YOUR INSTRUCTIONS: Taking only the lines of the data below from the line with "[0:01.00-0:02.00]" to the line with "[2.00-3.00s]", ends included, write them out exactly and without pictures.

DATA EXTRACTS:
________________________________________

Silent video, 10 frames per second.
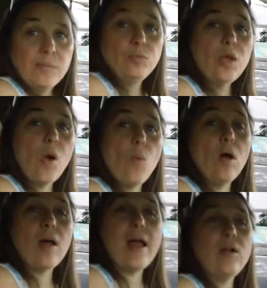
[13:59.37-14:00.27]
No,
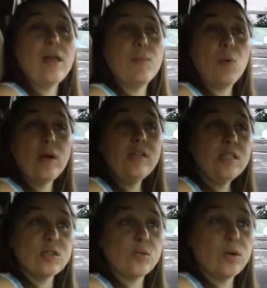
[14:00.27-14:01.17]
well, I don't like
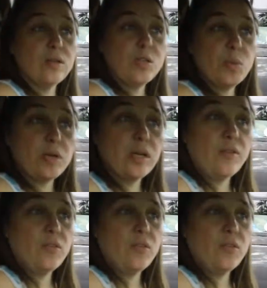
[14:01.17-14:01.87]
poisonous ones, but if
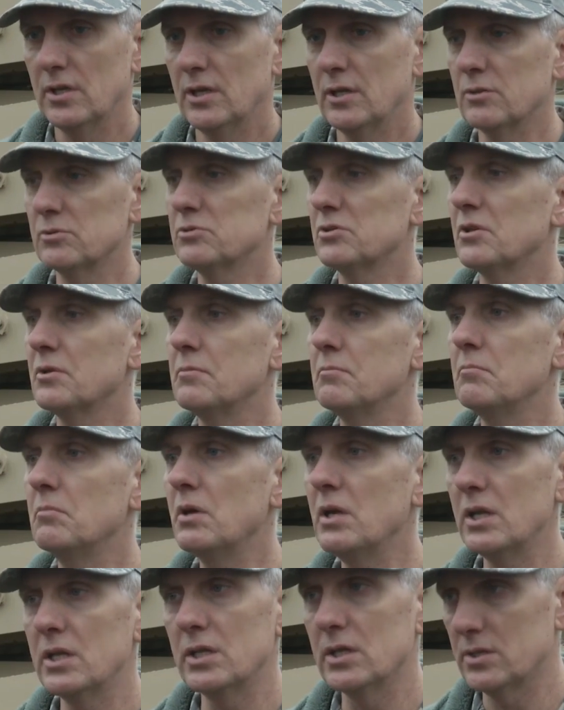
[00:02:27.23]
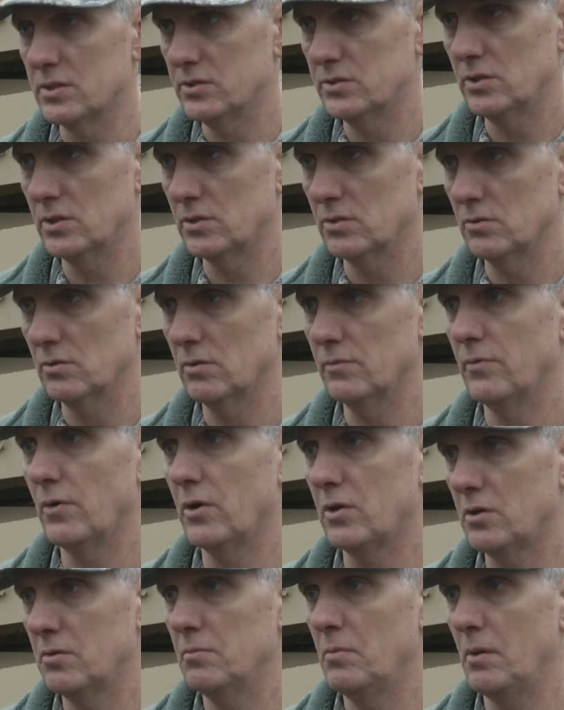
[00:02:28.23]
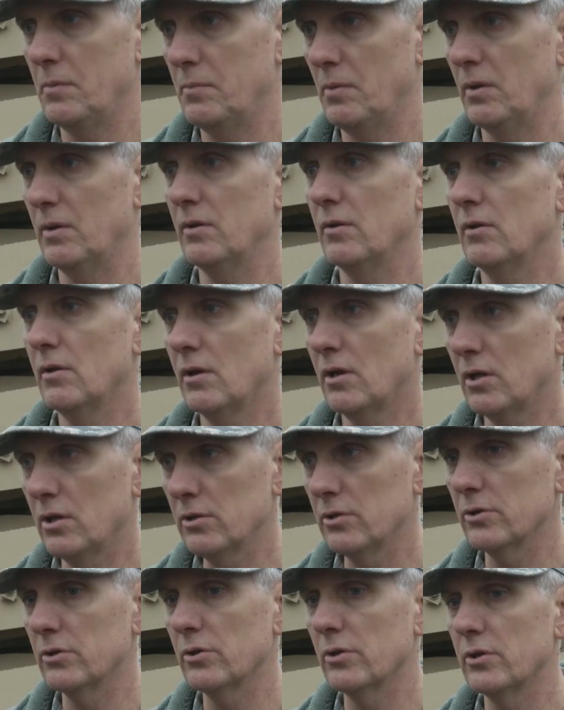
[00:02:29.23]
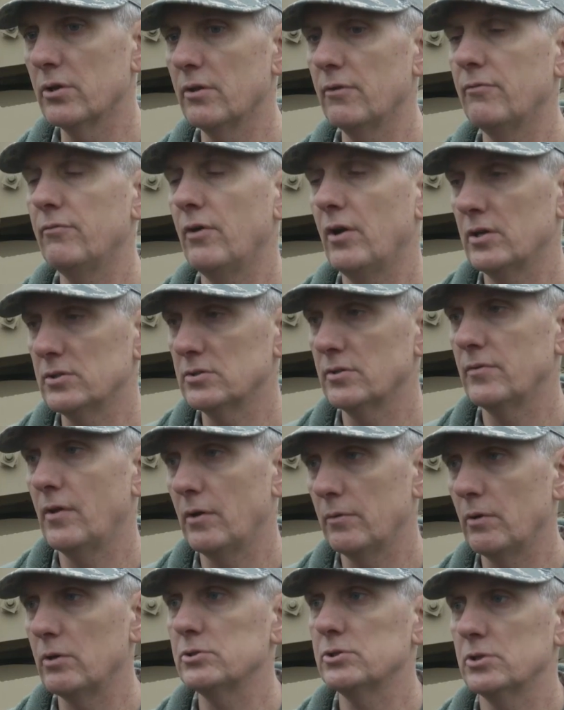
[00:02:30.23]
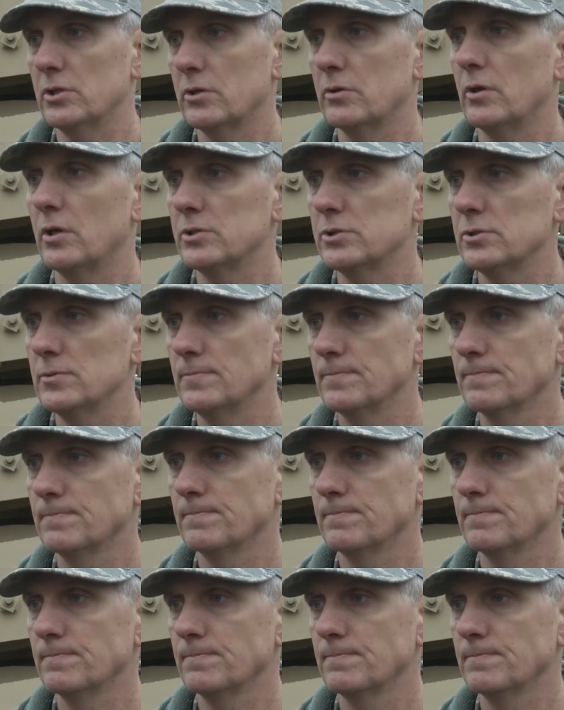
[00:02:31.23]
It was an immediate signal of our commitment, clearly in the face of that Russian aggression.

________________________________________

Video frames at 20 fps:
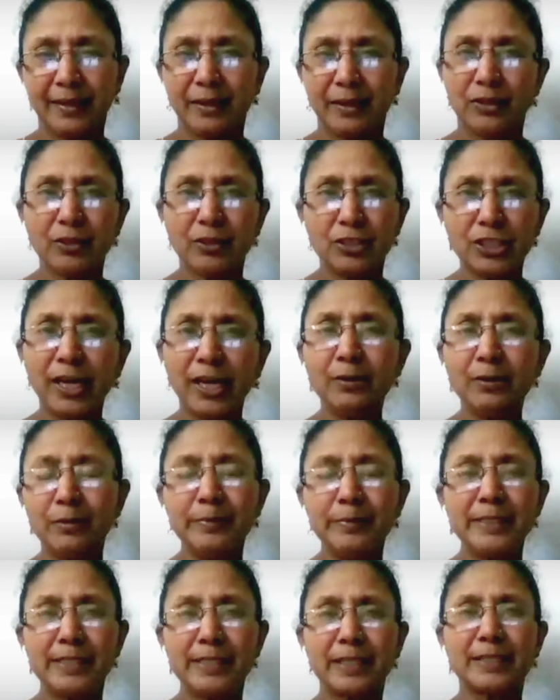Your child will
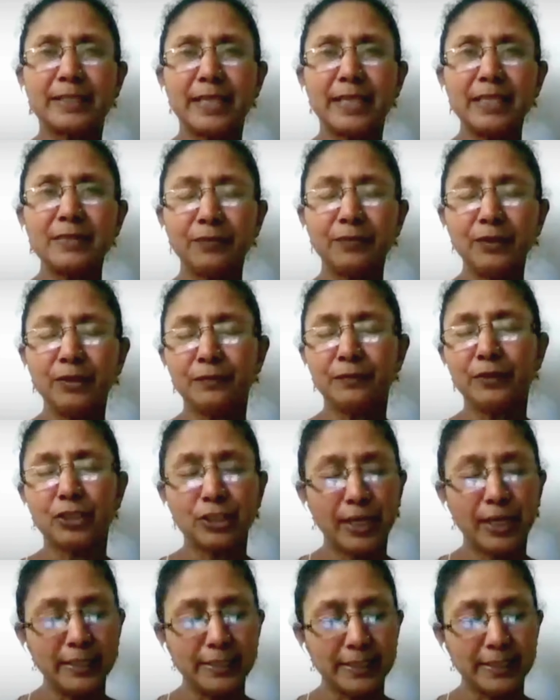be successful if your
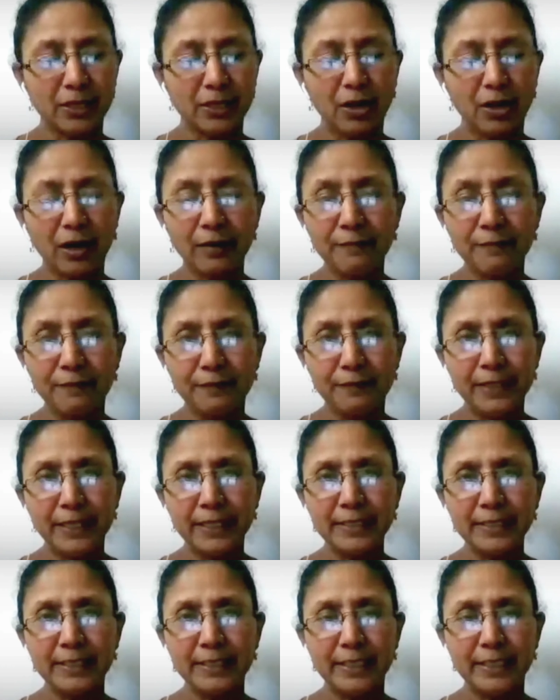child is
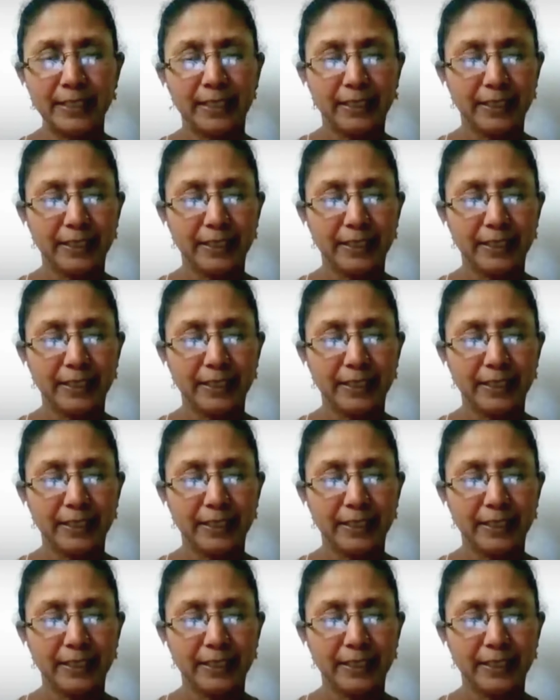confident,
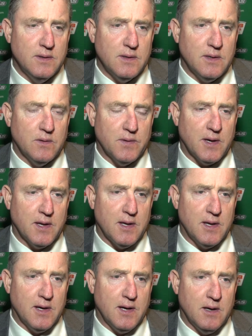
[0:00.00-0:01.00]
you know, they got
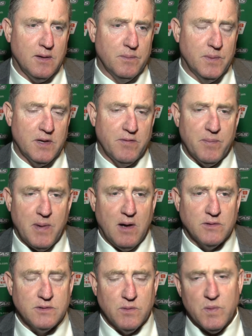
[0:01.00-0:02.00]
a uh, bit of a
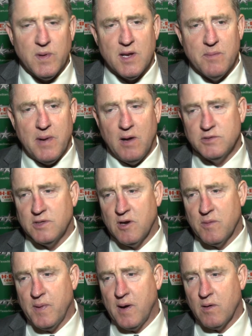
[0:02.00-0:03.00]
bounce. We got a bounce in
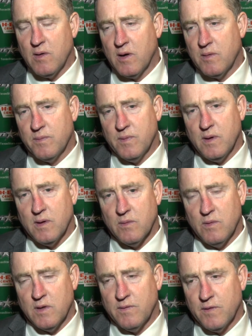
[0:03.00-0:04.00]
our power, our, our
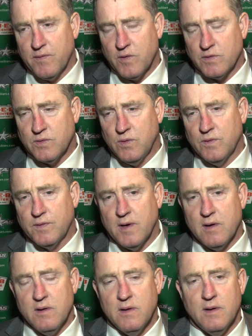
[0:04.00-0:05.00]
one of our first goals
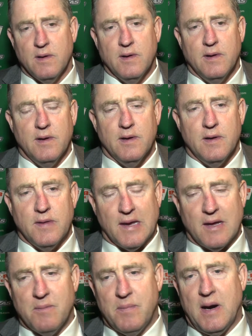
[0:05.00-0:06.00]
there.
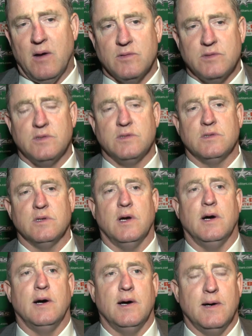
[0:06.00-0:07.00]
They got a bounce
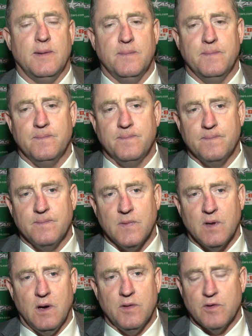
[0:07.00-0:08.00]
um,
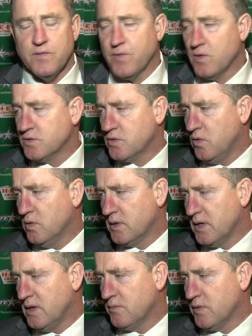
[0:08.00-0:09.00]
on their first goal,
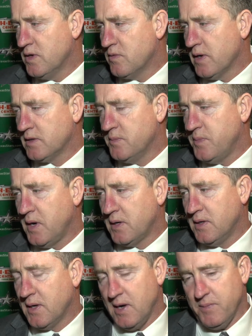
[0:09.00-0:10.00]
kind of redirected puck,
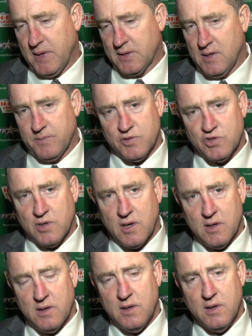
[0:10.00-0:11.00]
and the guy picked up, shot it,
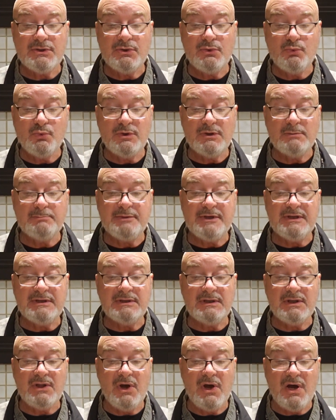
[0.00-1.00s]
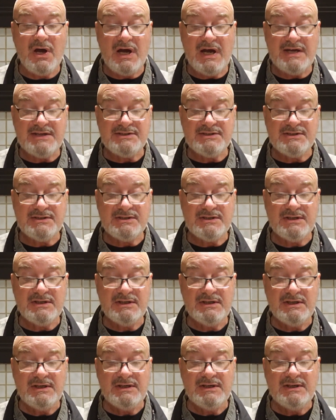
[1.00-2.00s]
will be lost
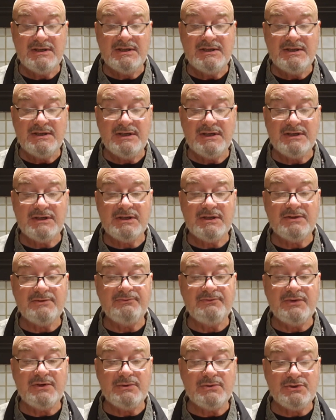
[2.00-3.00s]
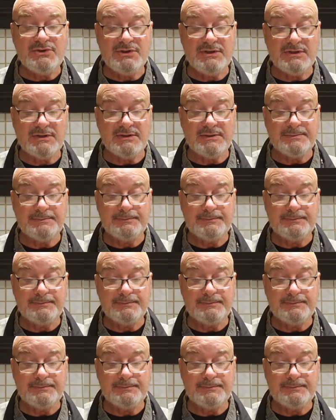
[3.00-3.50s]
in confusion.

________________________________________

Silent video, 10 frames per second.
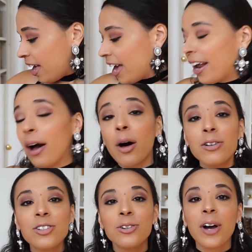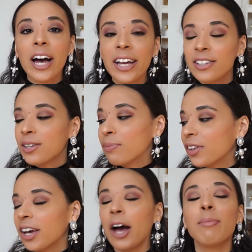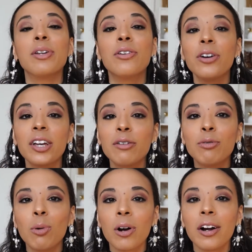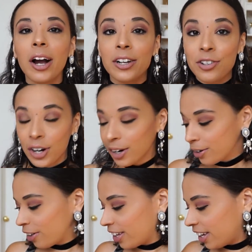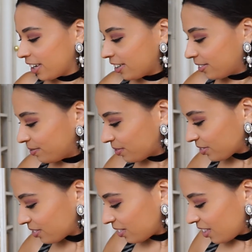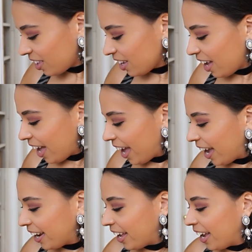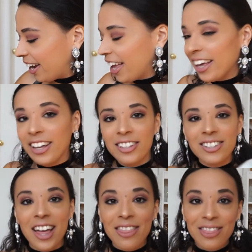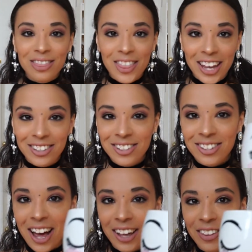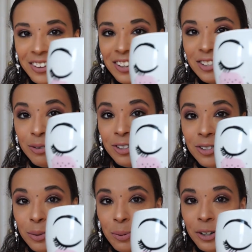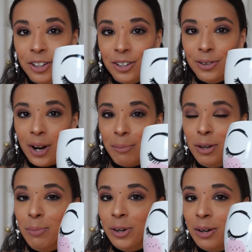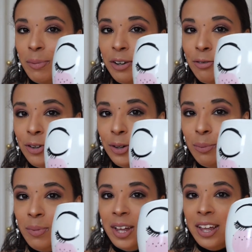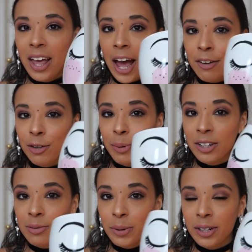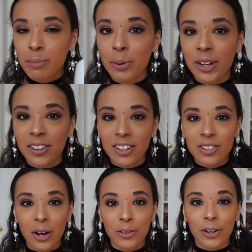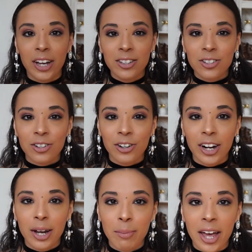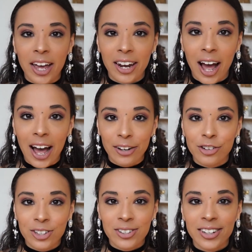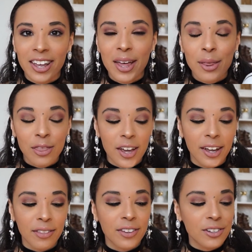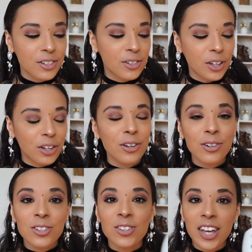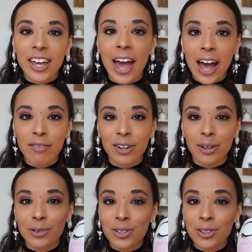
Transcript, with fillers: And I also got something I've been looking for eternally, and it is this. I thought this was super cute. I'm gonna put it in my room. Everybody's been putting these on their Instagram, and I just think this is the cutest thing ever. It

________________________________________

REPLY TO THE TASK:
[0:01.00-0:02.00]
a uh, bit of a
[0:02.00-0:03.00]
bounce. We got a bounce in
[0:03.00-0:04.00]
our power, our, our
[0:04.00-0:05.00]
one of our first goals
[0:05.00-0:06.00]
there.
[0:06.00-0:07.00]
They got a bounce
[0:07.00-0:08.00]
um,
[0:08.00-0:09.00]
on their first goal,
[0:09.00-0:10.00]
kind of redirected puck,
[0:10.00-0:11.00]
and the guy picked up, shot it,
[0.00-1.00s]
[1.00-2.00s]
will be lost
[2.00-3.00s]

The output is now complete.